KEY POINTS:
Twenty-something with a university degree and work experience on your CV? The world is your oyster.
But what about school leavers and older workers, the newly redundant, mums returning to the workforce, and the disabled? How equal is the employment market for them?
Finding a job has become easier, thanks to New Zealand's skills shortage but it's still nowhere near a level playing field.
Dr Judy McGregor, EEO Commissioner with the New Zealand Human Rights Commission, says her job "isn't as hard when there is a tight labour market".
The high market participation (by women at a record 62.2 per cent and men at 75.7) has forced employers into a talent war. "They have to be good to attract and retain good employees. We have seen a quantum shift in the last 10 years with employers being more flexible around work practices.
"That has been driven by employees saying, 'I want it, I can get it elsewhere if you don't give it to me'; and by government discussion and debate, and the union movement," she says.
Positive developments are more flexibility for working hours and paid parental leave for employed and self-employed women.
"We are seeing a slight breakdown in traditional roles. So we have fewer men aged 20, 30 and 40 working very long hours." But McGregor says New Zealanders still work overtime.
"Twenty-three per cent of new Zealanders work longer than 50 hours."

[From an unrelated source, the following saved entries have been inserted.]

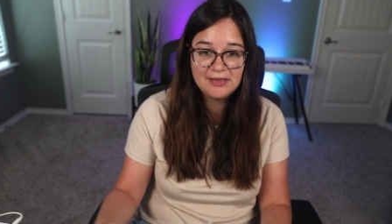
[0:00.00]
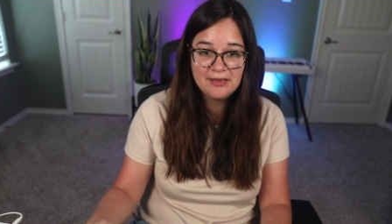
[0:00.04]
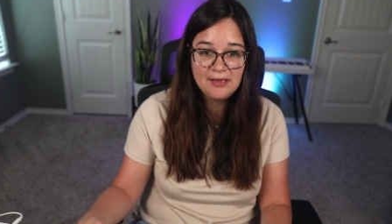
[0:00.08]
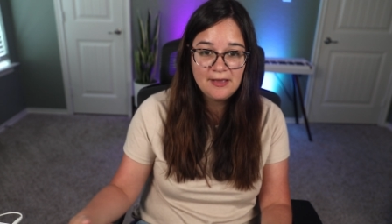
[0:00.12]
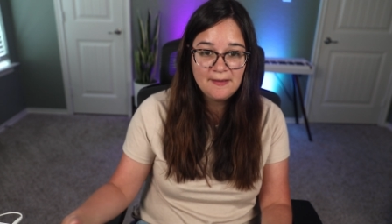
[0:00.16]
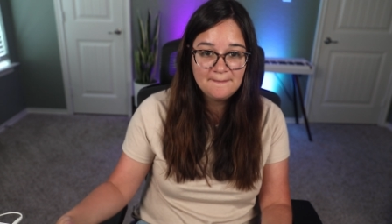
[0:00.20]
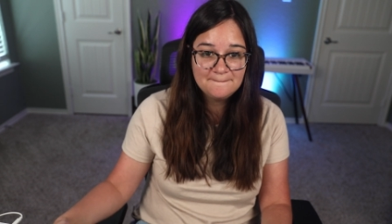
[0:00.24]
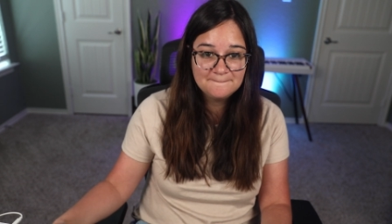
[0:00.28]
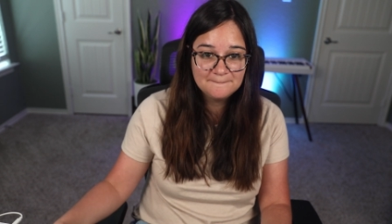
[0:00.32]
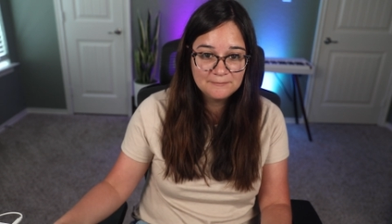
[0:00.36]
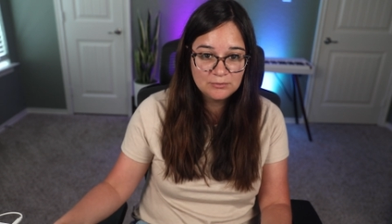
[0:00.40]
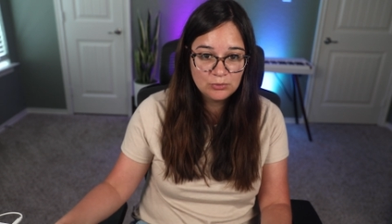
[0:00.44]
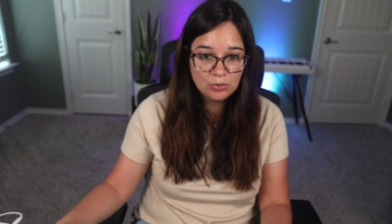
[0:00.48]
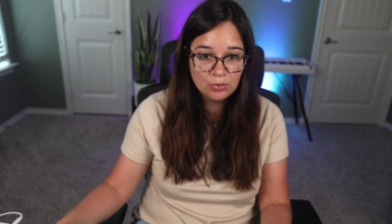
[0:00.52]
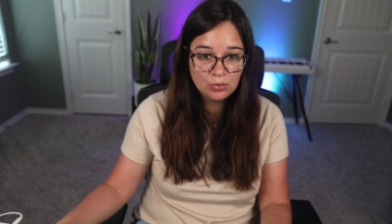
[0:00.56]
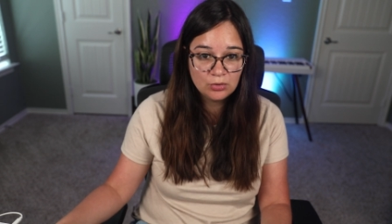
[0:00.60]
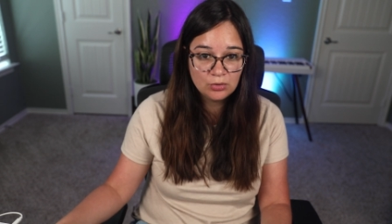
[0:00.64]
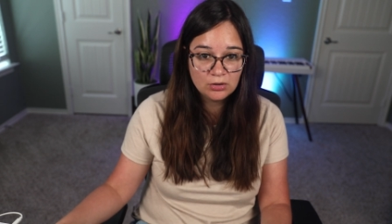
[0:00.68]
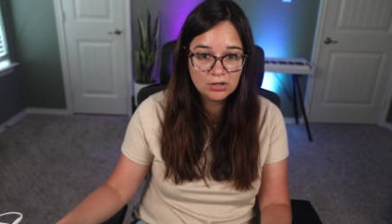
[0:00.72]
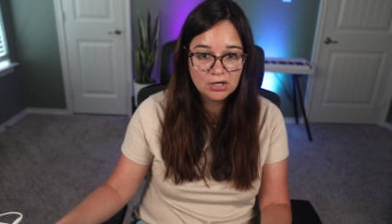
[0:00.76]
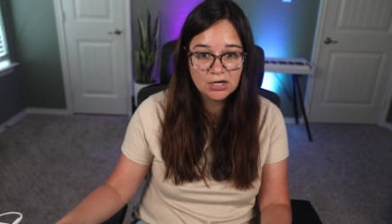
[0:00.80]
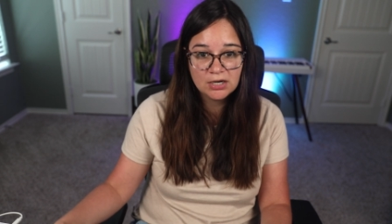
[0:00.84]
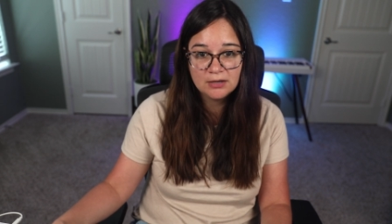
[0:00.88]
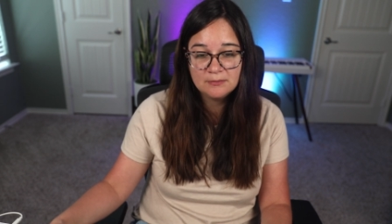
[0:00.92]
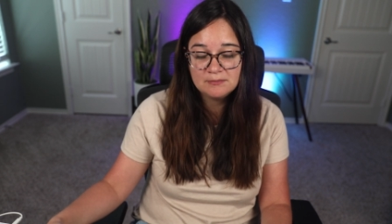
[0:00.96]

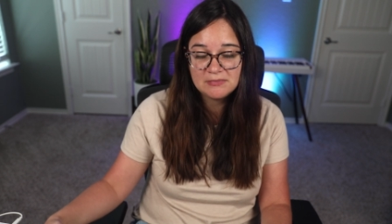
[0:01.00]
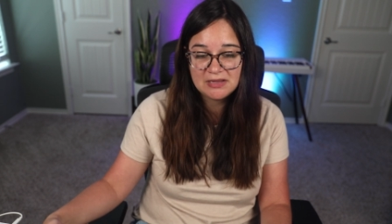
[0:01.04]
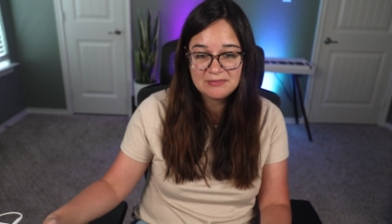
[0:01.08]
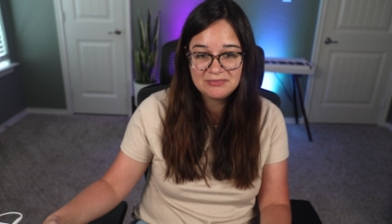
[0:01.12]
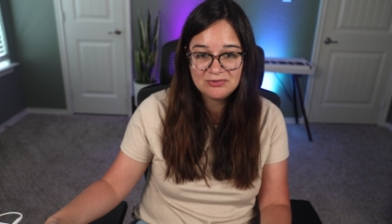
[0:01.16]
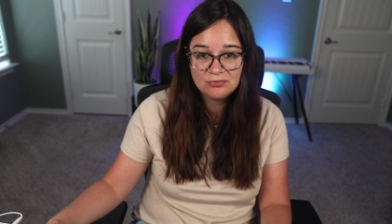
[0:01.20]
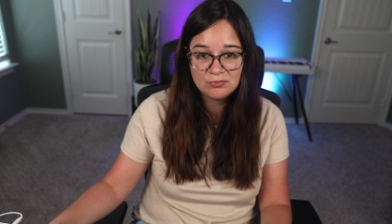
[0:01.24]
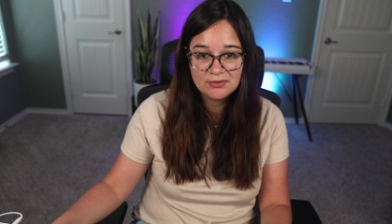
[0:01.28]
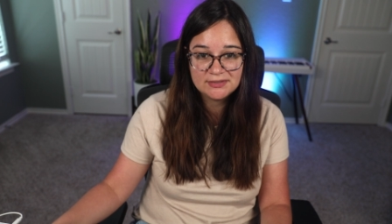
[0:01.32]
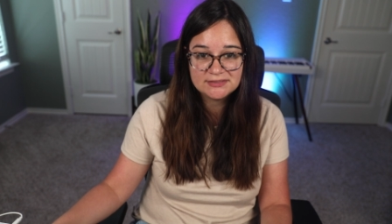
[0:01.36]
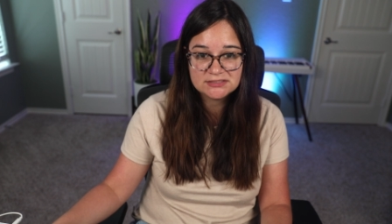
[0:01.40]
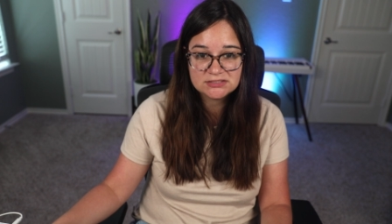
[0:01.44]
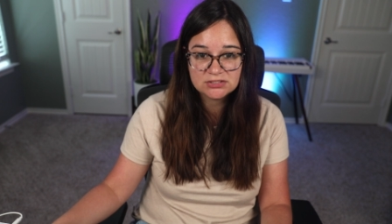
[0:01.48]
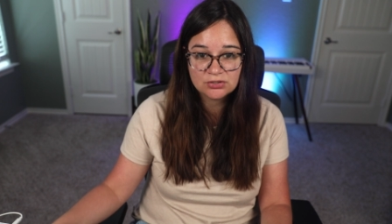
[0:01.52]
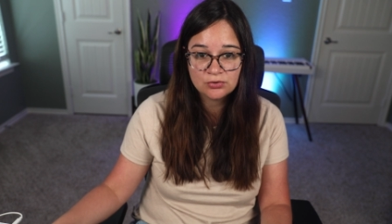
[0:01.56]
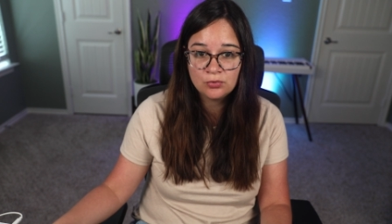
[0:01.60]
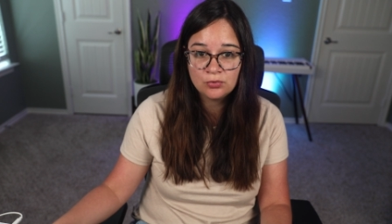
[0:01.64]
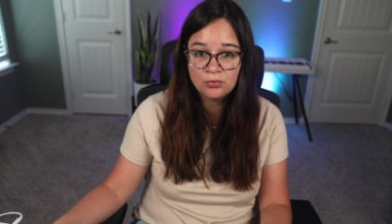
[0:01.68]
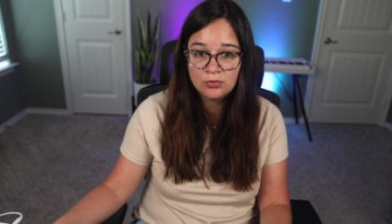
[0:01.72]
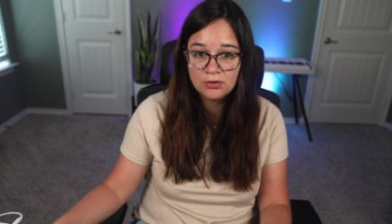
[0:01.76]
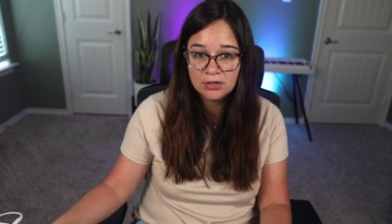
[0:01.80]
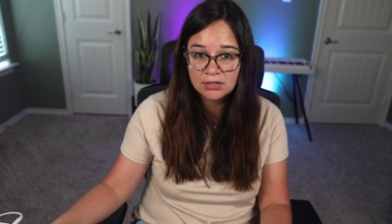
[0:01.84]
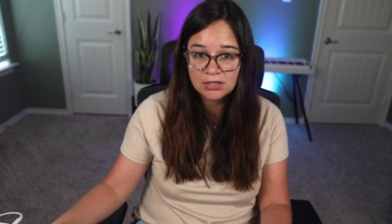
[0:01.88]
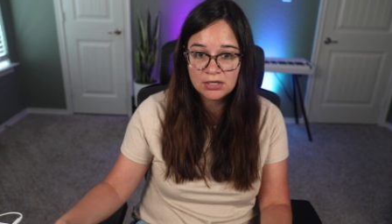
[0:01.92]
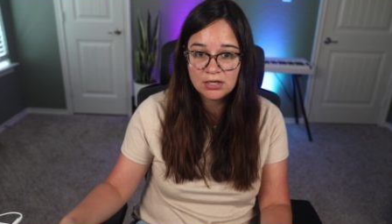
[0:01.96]
more, maybe once a
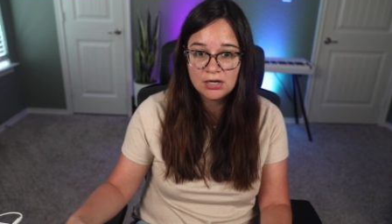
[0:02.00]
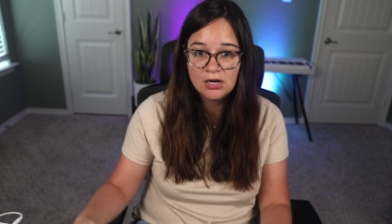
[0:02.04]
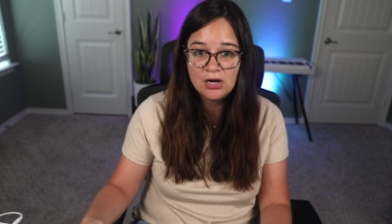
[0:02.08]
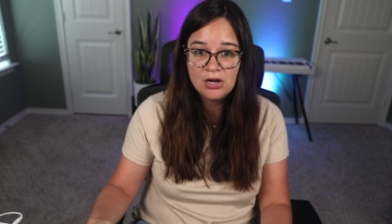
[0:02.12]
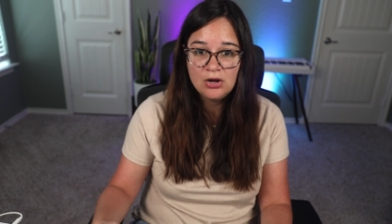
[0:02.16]
quarter,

New Zealand still has a low-wage economy and pay equity issues. The minimum wage is $11.25. McGregor says our median income is around $24,400, "which is not a hell of a high".

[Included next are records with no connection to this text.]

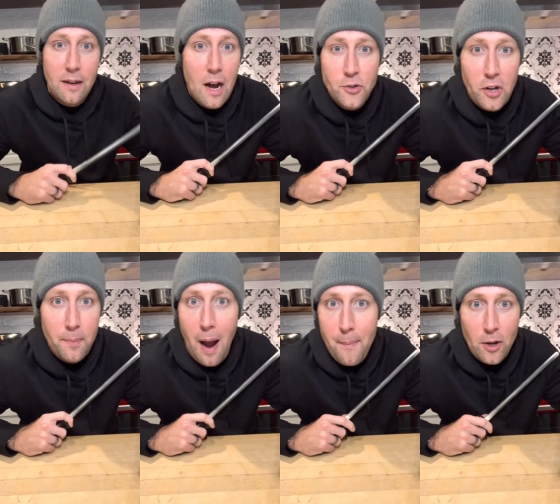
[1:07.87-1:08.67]
Contrary
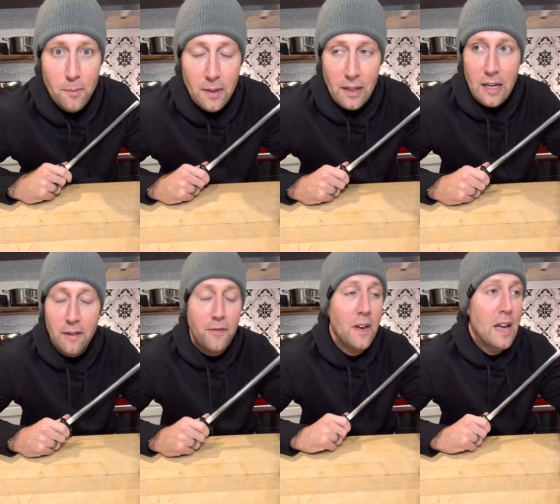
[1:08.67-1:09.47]
to popular
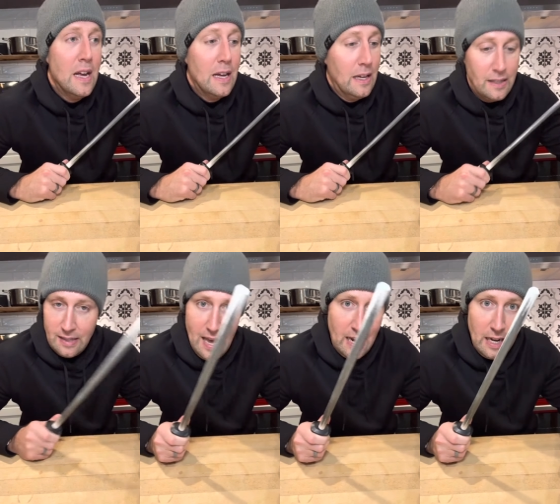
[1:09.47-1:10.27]
belief, this is
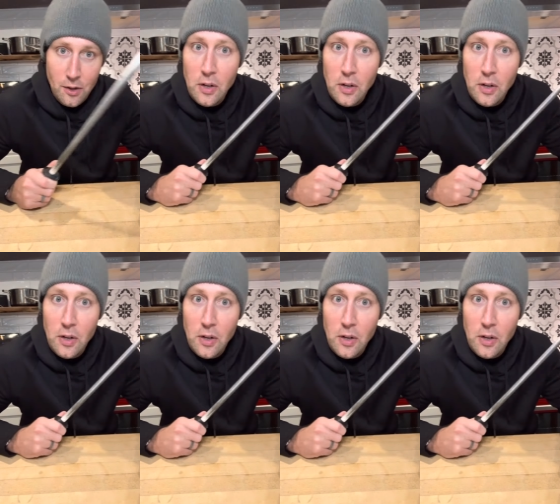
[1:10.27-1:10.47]
not it.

Other areas needing attention are the barriers for disadvantaged groups. "Disabled people are two to three times less likely to be in the workforce. Even though more older people are working, I think mature men, particularly professionals made redundant, find it hard to get back into the labour market at the level they were before.

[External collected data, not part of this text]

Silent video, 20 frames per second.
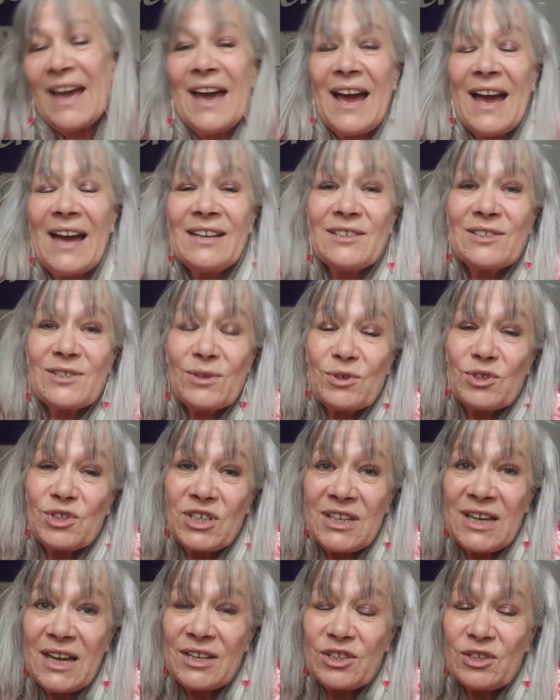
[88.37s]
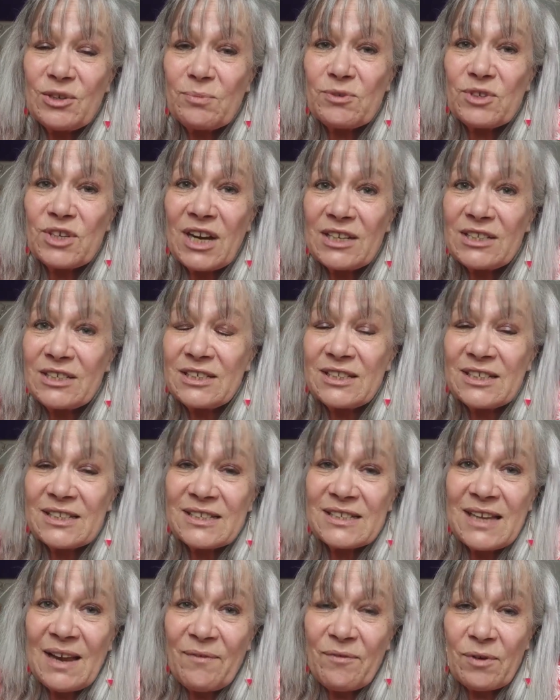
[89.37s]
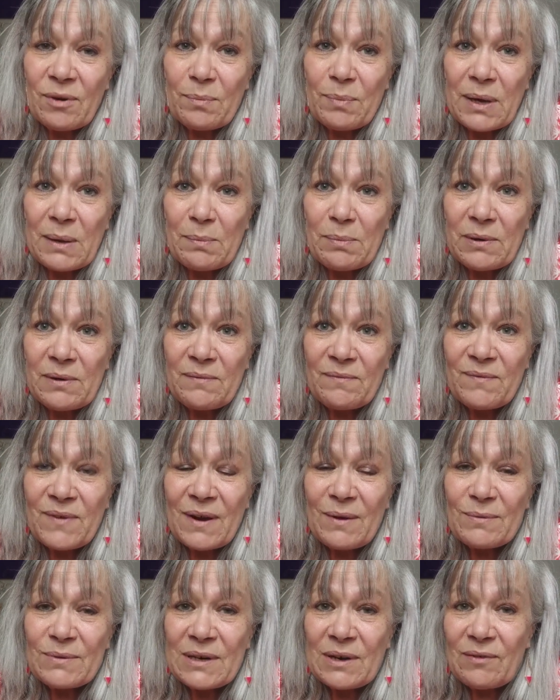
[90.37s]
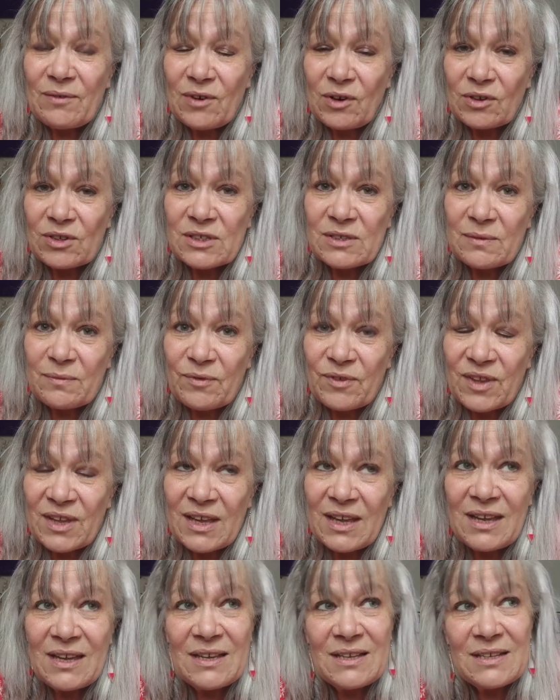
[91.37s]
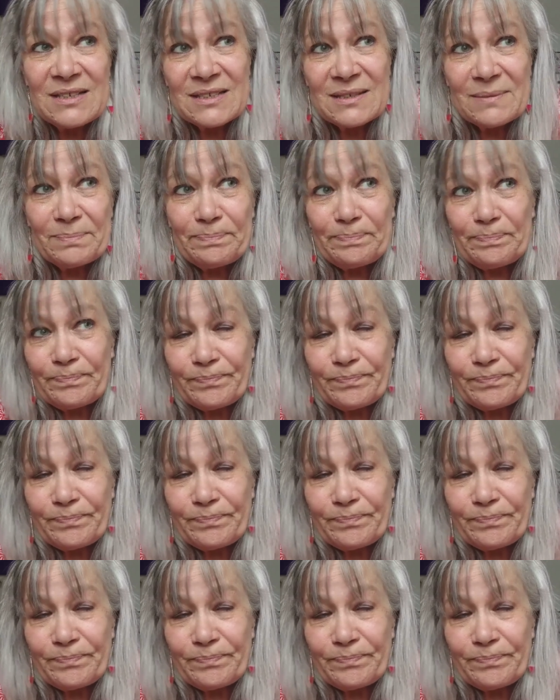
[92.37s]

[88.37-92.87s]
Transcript: and so she ended up chatting to several people and found out lots of things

"Refugees and migrants still find it hard to access work that makes use of their qualifications. So for those groups, plus women returning to work, there are still issues around whether the break in their career means they have to accept something lesser to get back in."
"New Zealand is turning into a nation of wage slaves," says Lyndal Yaqub, who specialises in employment law at DLA Phillips Fox. But the good news is that the Employment Relations (Flexible Working Arrangements) Amendment Bill will help to address this issue as "it is a landmark legislation giving workers the right to ask for changes and flexibility in their working hours".
Like Dr McGregor, Yaqub lists discrimination of disabled workers, the gender disparity in employment and age discrimination as areas of concern. Women continue to lag behind on pay scales.
"Equal pay for work of equal value is a fundamental human right. But in New Zealand we have a workforce of two halves in terms of pay packets.
"June 2006 figures show women earn only 84 per cent on average compared with men. The gender pay gap has closed by less than 10 per cent in the past 20 years. If this slow progress continues, it will be another 40 years before we achieve pay equity between men and women."
However, positive initiatives in this area include "the Government's commitment to a five-year plan to improve the gender pay gap in health, education and the public service, and it has established the Pay and Employment Equity Unit to drive change", according to Yaqub.
Chief executive of the Equal Employment Opportunities Trust, Dr Philippa Reed, thinks the skills shortage has brought about more diversity - culturally, ethnically and across age groups.
But there is still work to be done.
"I was just looking at something from Australia where an organisation called Diversity at Work is running a seminar looking at age diversity and they were calling it Old Farts and Upstarts," says Dr Reed. "People at both ends of the age spectrum in the workforce find it more difficult to find new roles.
"Now and then I scan newspaper employment ads and [there have been a] number of times you will see someone recruiting for someone with a degree and four years' work experience.
"The role is being pitched to someone in their late 20s as an ideal candidate and there just aren't enough of them to go around.
"It can be a fallacy to have that mindset around the ideal employee. There are still a lot of people in New Zealand who have good qualifications and a robust amount of work experience but it isn't New Zealand work experience and they find it difficult to get into their chosen field."
She says there are benefits to employers willing to step outside the square.
"People who have found it challenging to find a role are very grateful to their employers who give them a chance.
"It's about achieving a greater openness and opportunities, and not always seeing difference as a barrier."